Speaking of the currents in the straits, he said he could not well conceive any in the world more dangerous. While exceedingly powerful, they were shifting. What rendered this perilous to the last degree, was the excessively deep water and the boldness of the shores. One could toss a bullet into water frequently too deep for the anchorage of smaller vessels. In times of calm, and in connection with the dense fogs peculiar to those coasts, a vessel could not drift about in the straits without the risk of being thrown upon the rocks and lost. When we were lying becalmed off Temple Bay, on Saturday afternoon, he was watching us from a hill-top, and remarked to a neighbor, that he was sorry for the skipper out there, and feared, unless the wind came to his relief before dark, he would get ashore.
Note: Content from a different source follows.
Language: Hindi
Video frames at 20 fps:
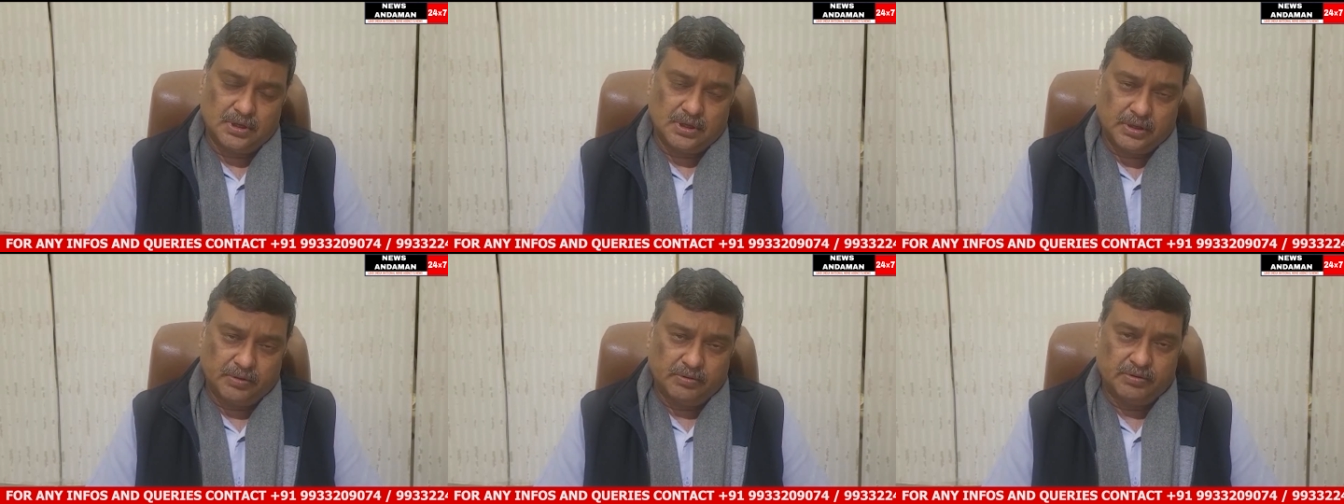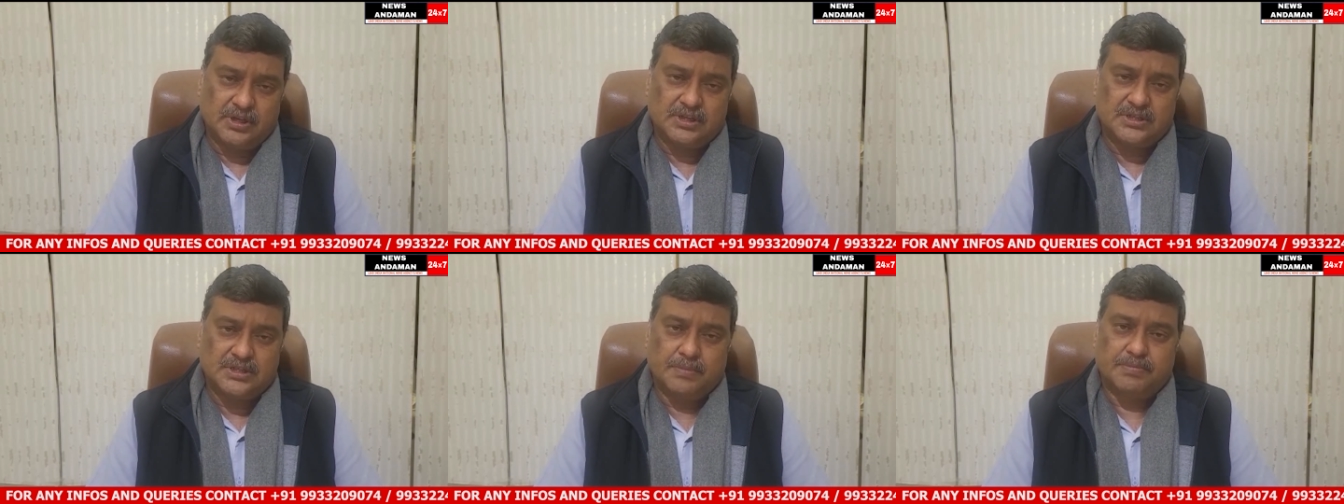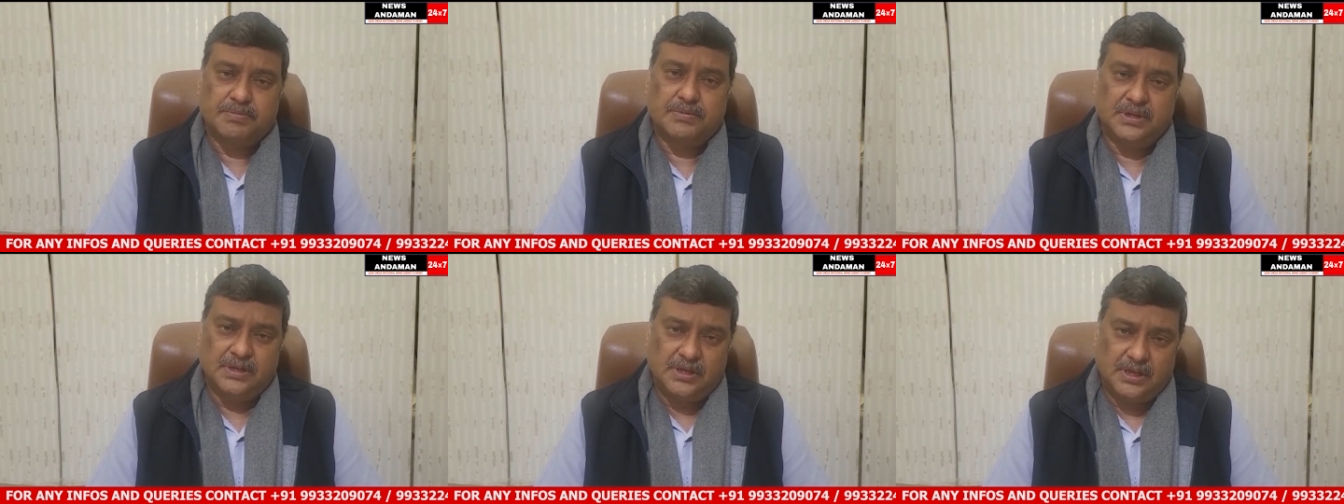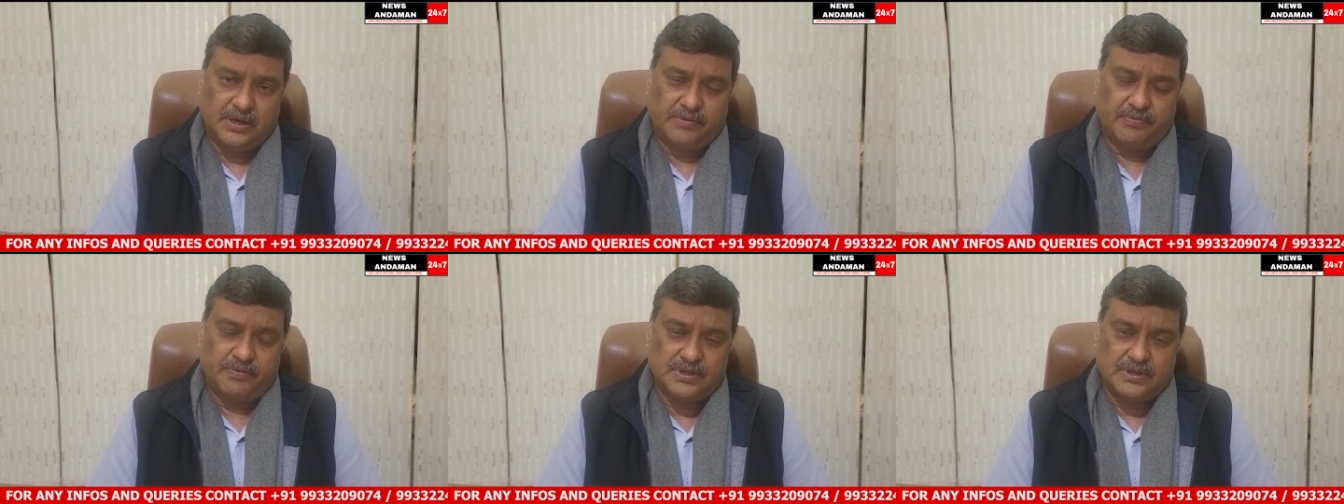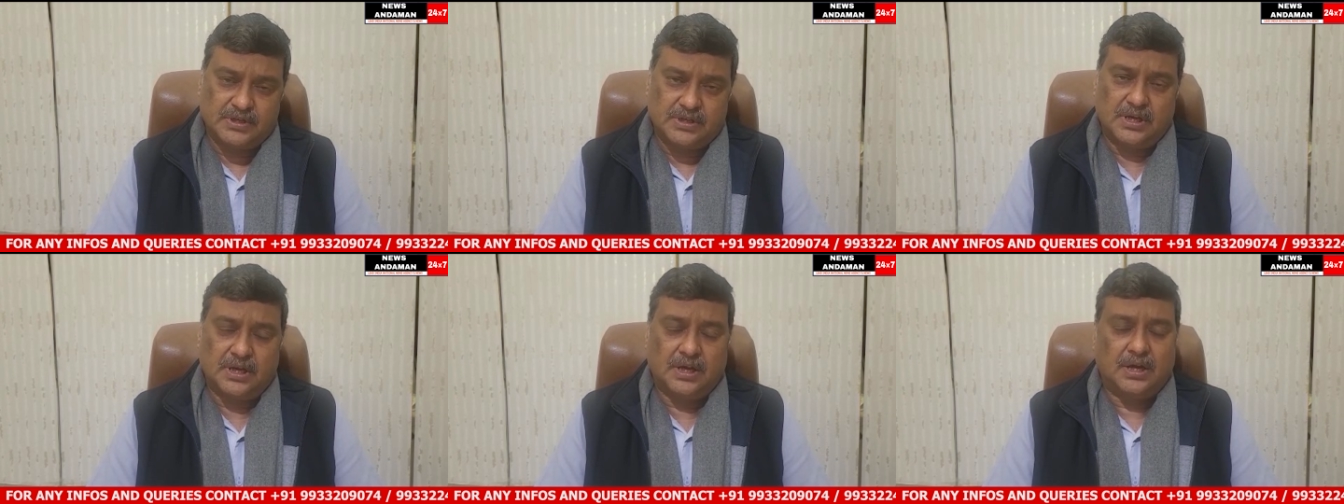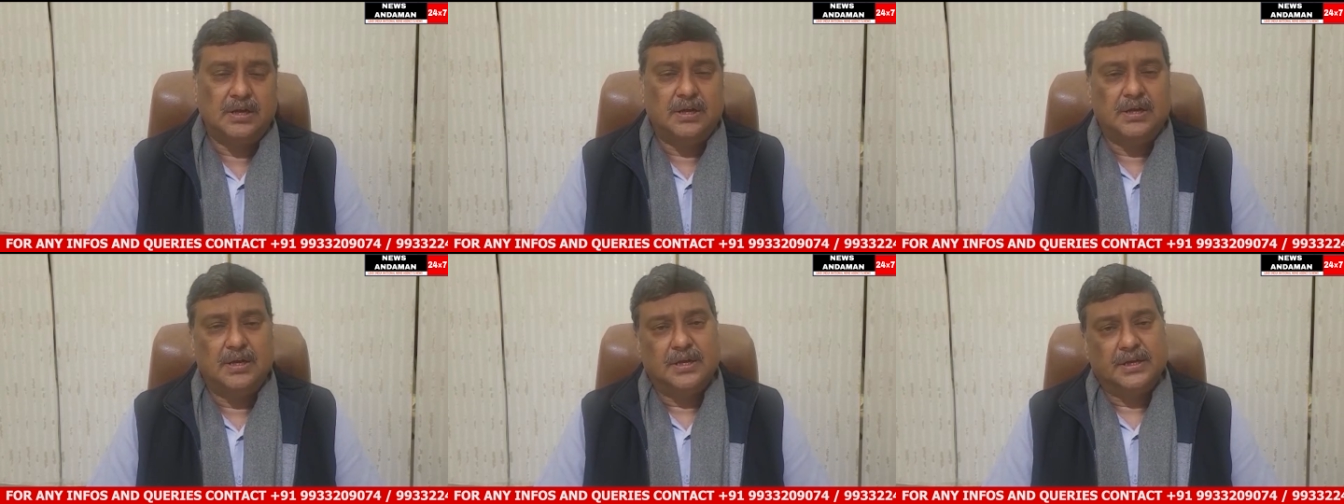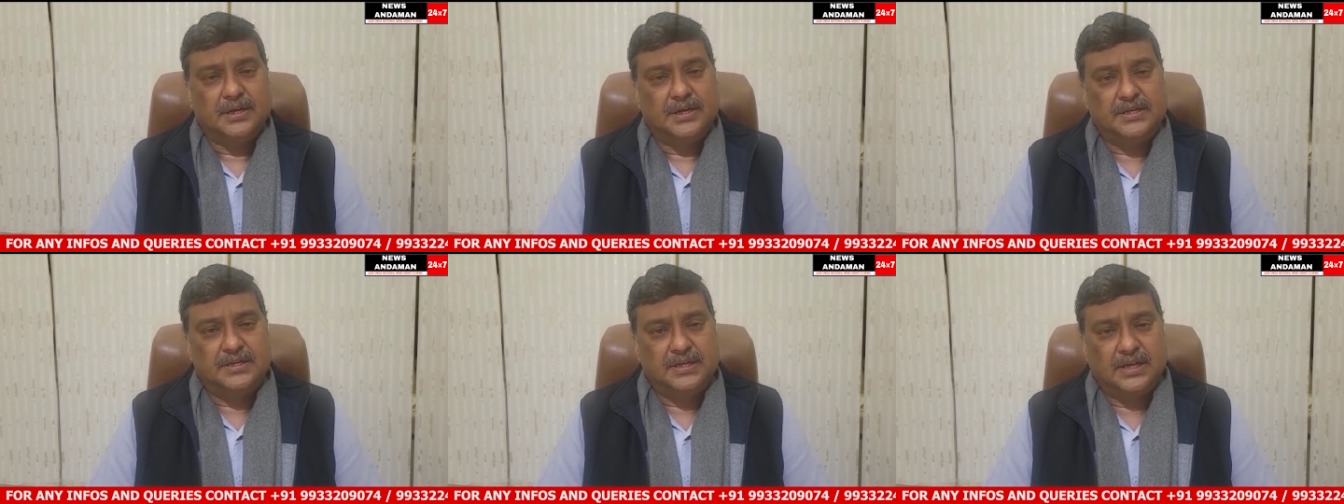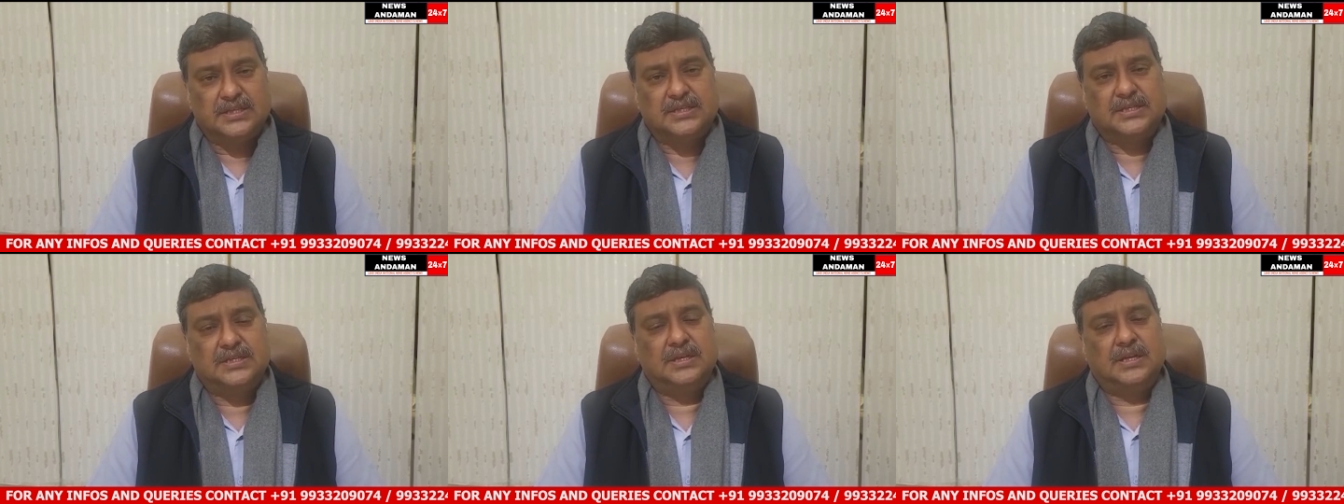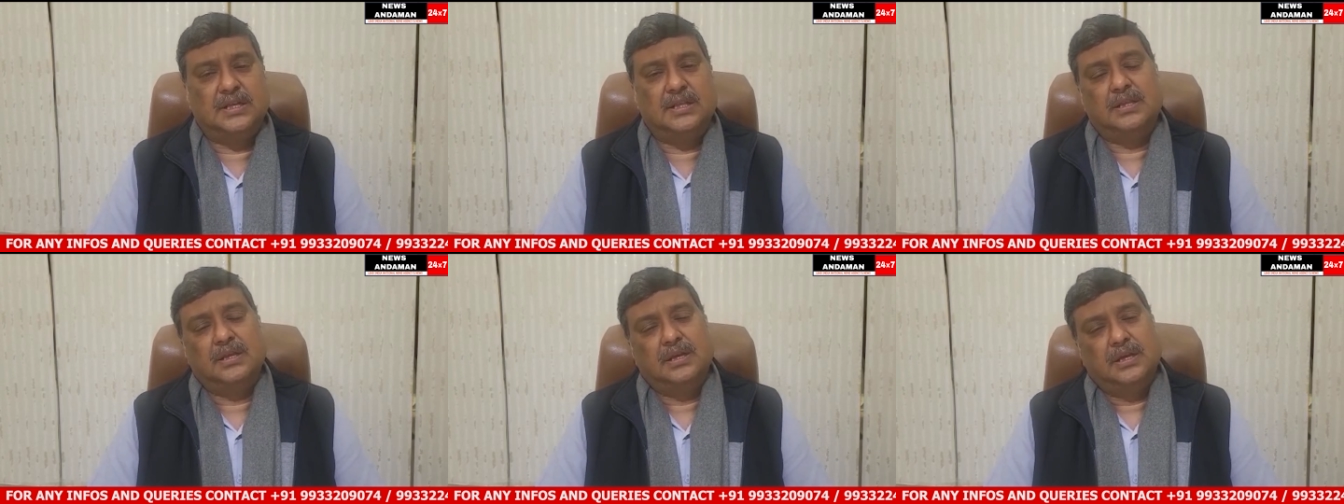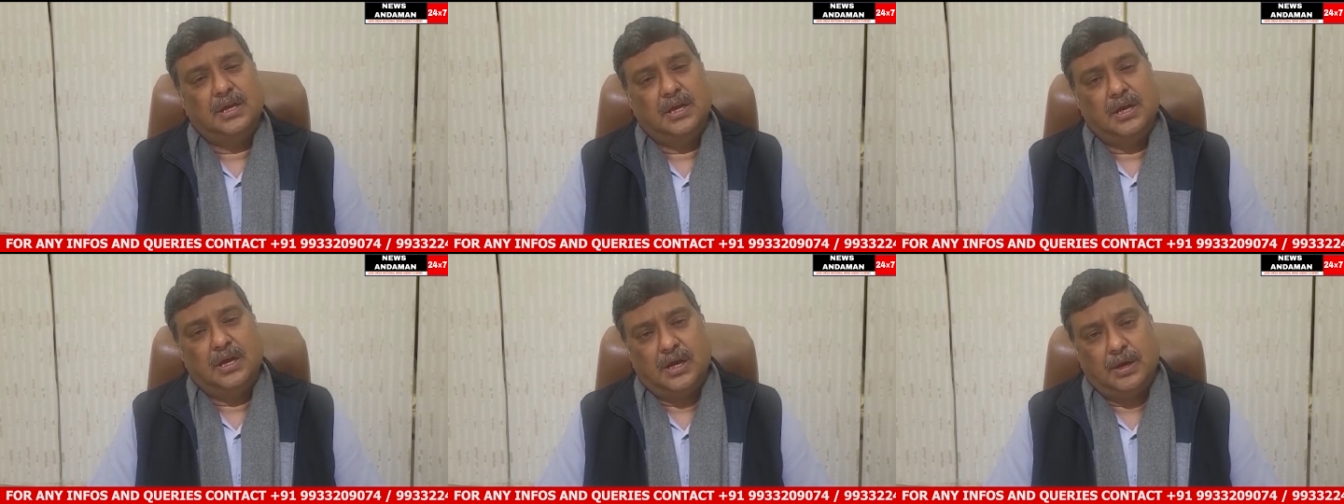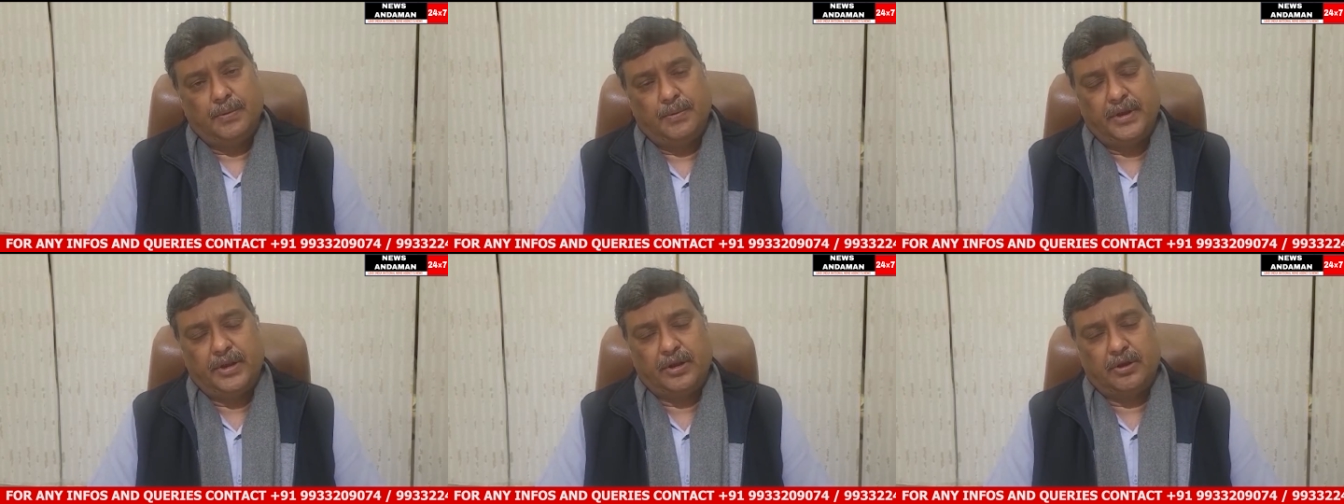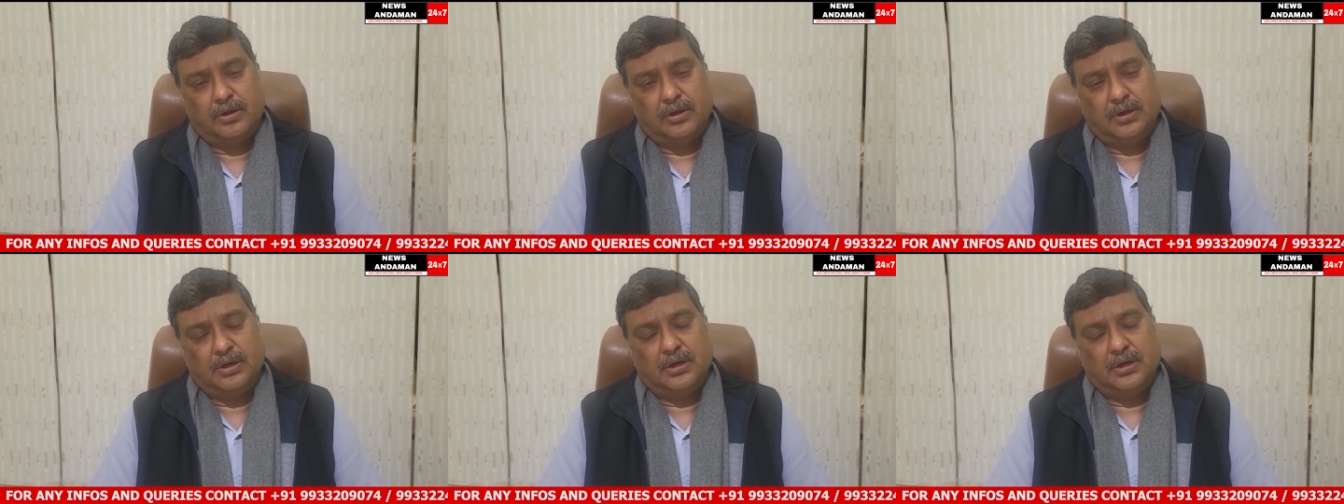गवर्नर साहब से ये रिक्वेस्ट किया कि जल्द से जल्द हमारे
He remarked that fresh water may be dipped in winter, from small open spaces in the bay—a fact I do not remember to have read of in the pages of arctic voyagers. I concluded that this only is true, where the water is undisturbed below, and where the open spaces are small, and hemmed in with ice in a way to break off the wind. It is simply rain-water, I suppose, resting upon the surface of the heavier salt water. In the course of the conversation, he stated that there was, at some distance back in the interior, a remnant of the red Indians so called, once a savage and troublesome tribe in Newfoundland. Driven from thence on account of their hostile and untamable nature, they had finally taken refuge in the remote vales of Labrador, where they now live, as is commonly reported, nursing their ancient enmity, but too prudent to reappear among the whites, or let their exact habitation be known.
Pleased with the talk of the fisherman of Chateau, we bade him and his family good-by, and returned on board to a second dinner, a little more to our taste.